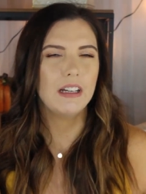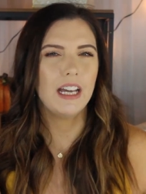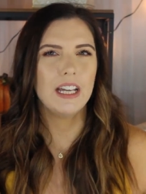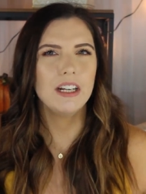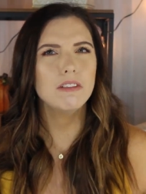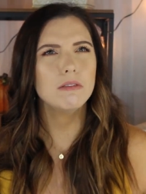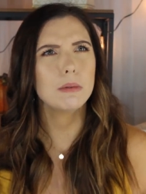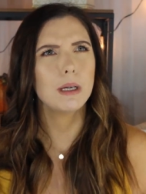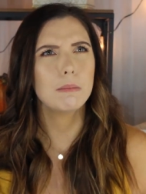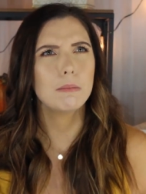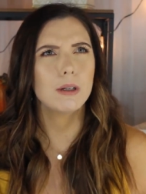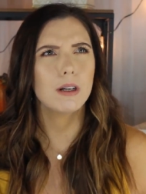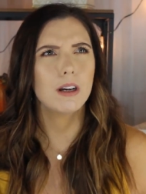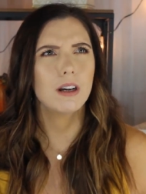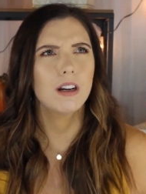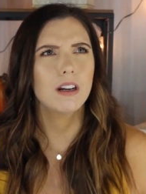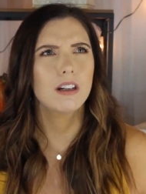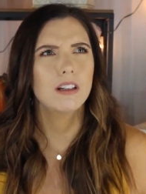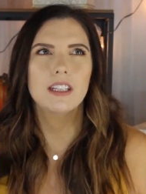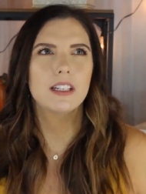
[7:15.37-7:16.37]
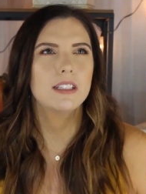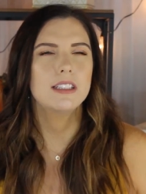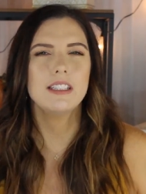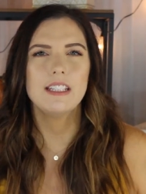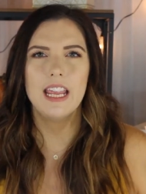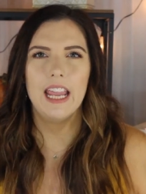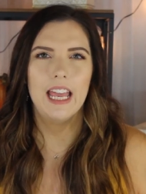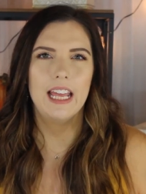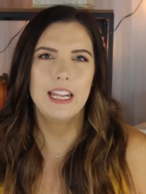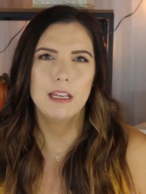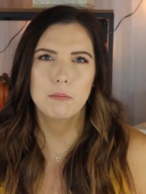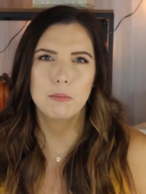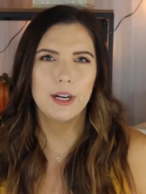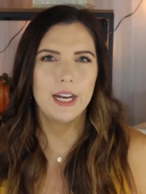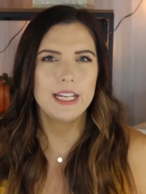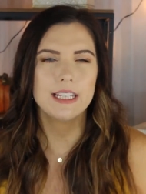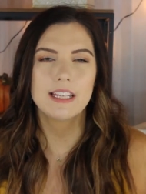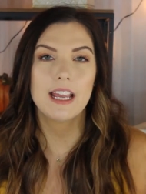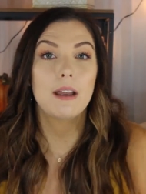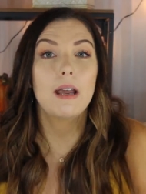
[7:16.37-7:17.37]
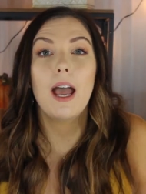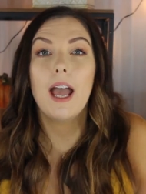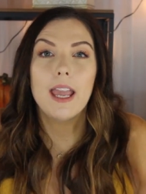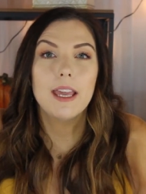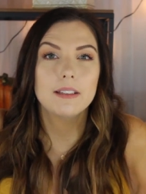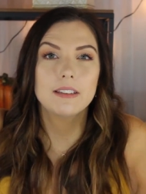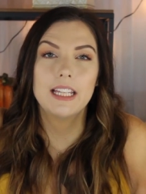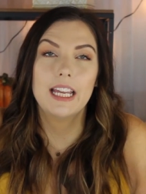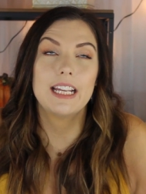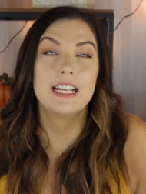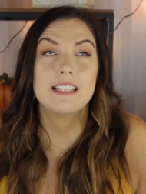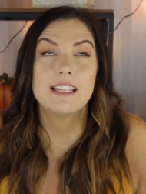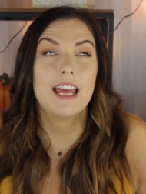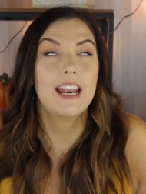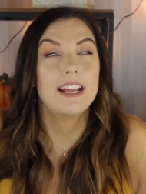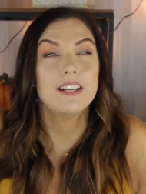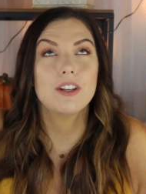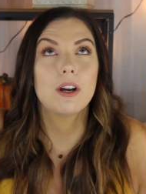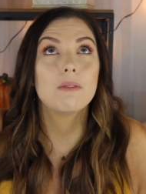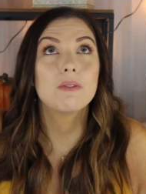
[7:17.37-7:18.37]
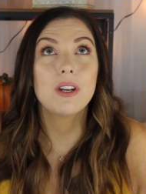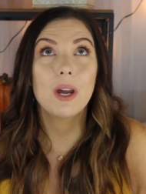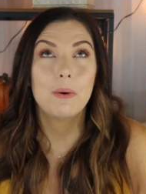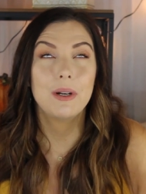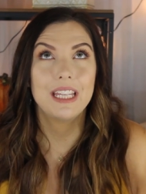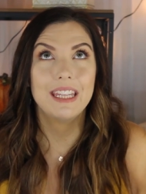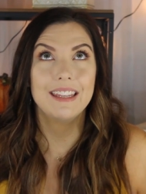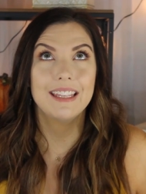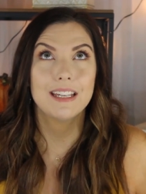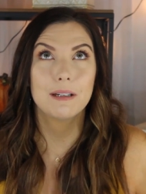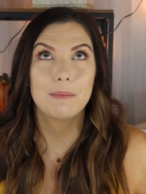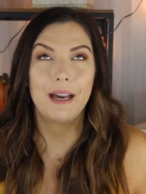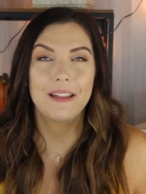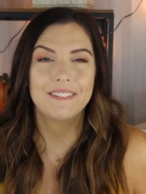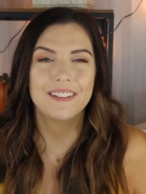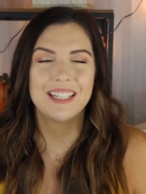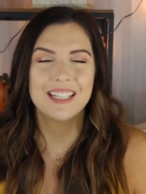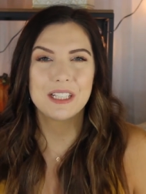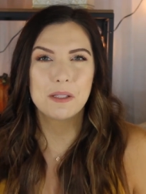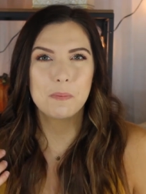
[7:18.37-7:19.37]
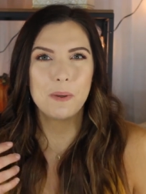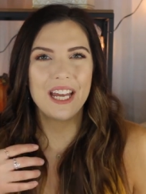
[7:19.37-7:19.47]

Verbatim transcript: I don't remember the tanning brands. I, I, like I said, I don't know anything about this,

Your task — Produce the entries again, word for word, without any of their pictures.

Answer to this exercise —
[7:15.37-7:16.37]
[7:16.37-7:17.37]
[7:17.37-7:18.37]
[7:18.37-7:19.37]
[7:19.37-7:19.47]

Verbatim transcript: I don't remember the tanning brands. I, I, like I said, I don't know anything about this,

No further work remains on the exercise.